Of course each 'scale' of tile, have multipler terms - as above to capture surounding.


  Keep with your "label_id" as the document_id. But attach the multiple location tiles to
  each row. Sphinx doesnt know or care that there are multiple different tiles on each
  record.



... Indexing this is generally quite easy generating the tiles, could be done with FORMAT
and CONCAT in mysql.

But querying does become more complex, as you have to generate all the right tiles, but
they are easily computed, once you decided on the tile size to use.



(I was asking now 'accurate' you want the filtering, because these tiles are obvoisoully
working on tile boundaries, so its somewhat approximate (although you can just use
smaller tile sizes - but then the queries become really long). And ordering by distance
is more granular too (depending on your tilesize))



* Although the only inbuilt ranking mode where this works well is wordcount. Perhaps use
the new expression ranker to make a combination - combining hit_count and lcs/bm25

orls

Name: Owen Smith
Posts: 4

to: barryhunter, 2011-11-21 17:31:53 | reply!


Ok, I see. What you're describing is pretty similar to geohashing ( http://geohash.org/
) -- you might be able to improve the speed and tidiness of this kind of search using
geohashes. Because they always share prefixes, you can do broad region searches by just
shortening the hash and putting a wildcard after it.

I'm concerned that this would be too fiddly and introduce too many odd cases, e.g. around
boundaries -- thanks for the help, though.

barryhunter

Name: Barry Hunter
Posts: 6879

to: orls, 2011-11-21 17:47:29 | reply!


> Ok, I see. What you're describing is pretty similar to geohashing ( http://geohash.org/ )

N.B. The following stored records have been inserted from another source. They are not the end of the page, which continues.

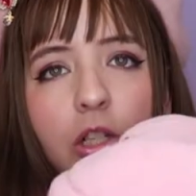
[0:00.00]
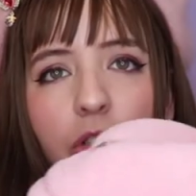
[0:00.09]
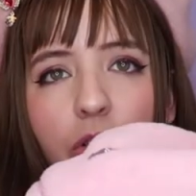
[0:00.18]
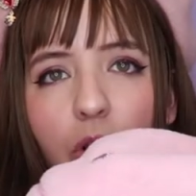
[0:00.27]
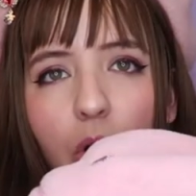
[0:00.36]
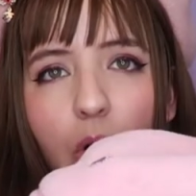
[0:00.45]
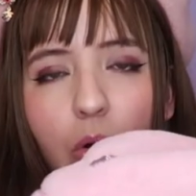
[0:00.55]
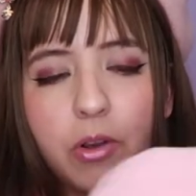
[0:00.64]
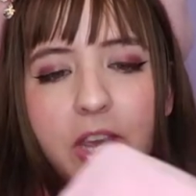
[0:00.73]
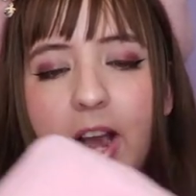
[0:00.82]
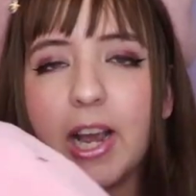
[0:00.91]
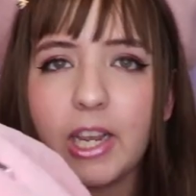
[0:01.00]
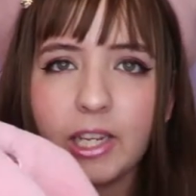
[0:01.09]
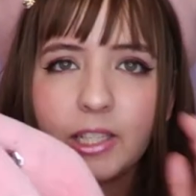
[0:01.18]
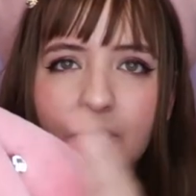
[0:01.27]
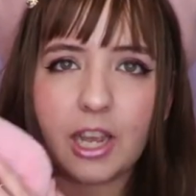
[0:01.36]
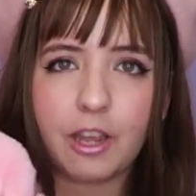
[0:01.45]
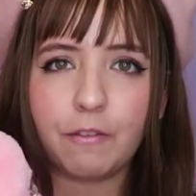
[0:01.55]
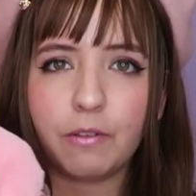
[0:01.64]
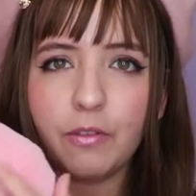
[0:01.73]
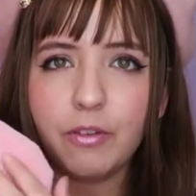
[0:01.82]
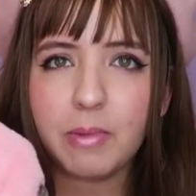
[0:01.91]
So yeah, it's a
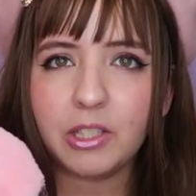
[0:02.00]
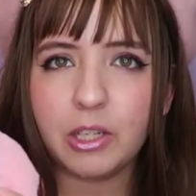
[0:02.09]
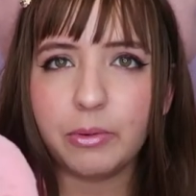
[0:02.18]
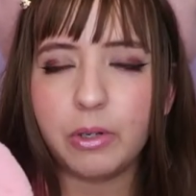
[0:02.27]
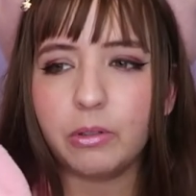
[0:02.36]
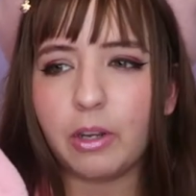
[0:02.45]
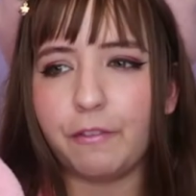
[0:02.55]
fluffy material.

Yes. Geohashes could be used to make the tiles. The benefit of simple lat/long, is easier
indexing (dont need to compute and store the geohash in the index).
And avoids making the potentially big list of geohashes to search during query.

On the other hand they can be quickly indexed using sphinxes min_prefix_len support :)

The other issue geohashes, is the assumetic 'rectangles' that each hash preresents. Lop
off one charactor and you totally change the shape (not just the size) if the area. Makes
it harder (but not impossible!) to calculate neghbouring tiles.


>
> I'm concerned that this would be too fiddly and introduce too many odd cases, e.g. around
> boundaries -- thanks for the help, though.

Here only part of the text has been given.